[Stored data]
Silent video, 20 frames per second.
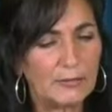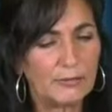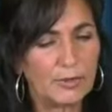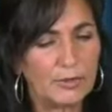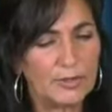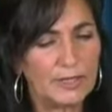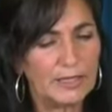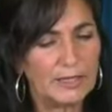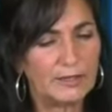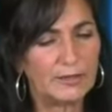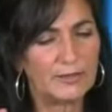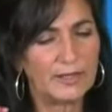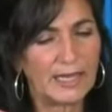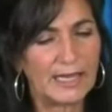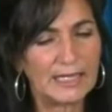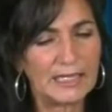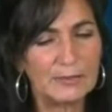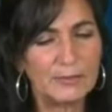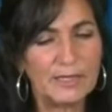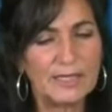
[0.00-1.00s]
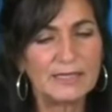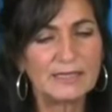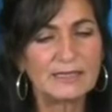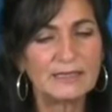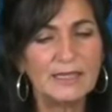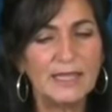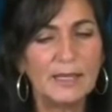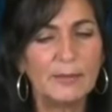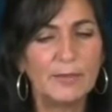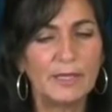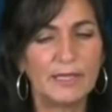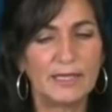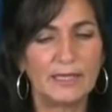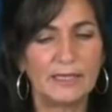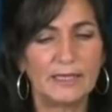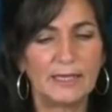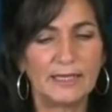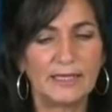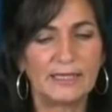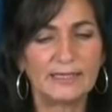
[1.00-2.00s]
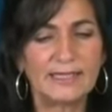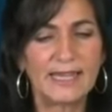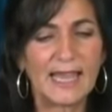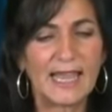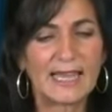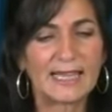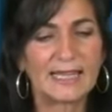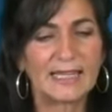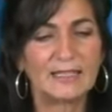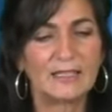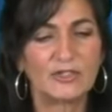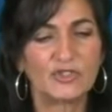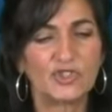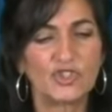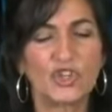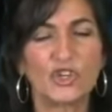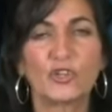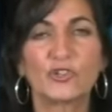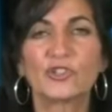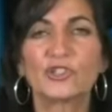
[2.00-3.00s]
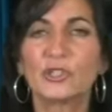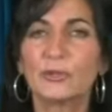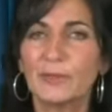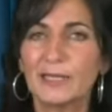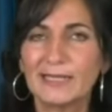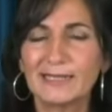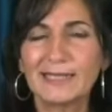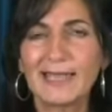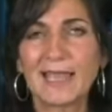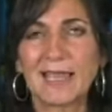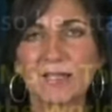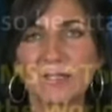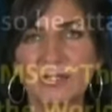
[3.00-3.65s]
I wrote here, the enemy is limited in attacking the church, so he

Task item :: Copy the entries exactly. No pictures.

Response ::
Silent video, 20 frames per second.
[0.00-1.00s]
[1.00-2.00s]
[2.00-3.00s]
[3.00-3.65s]
I wrote here, the enemy is limited in attacking the church, so he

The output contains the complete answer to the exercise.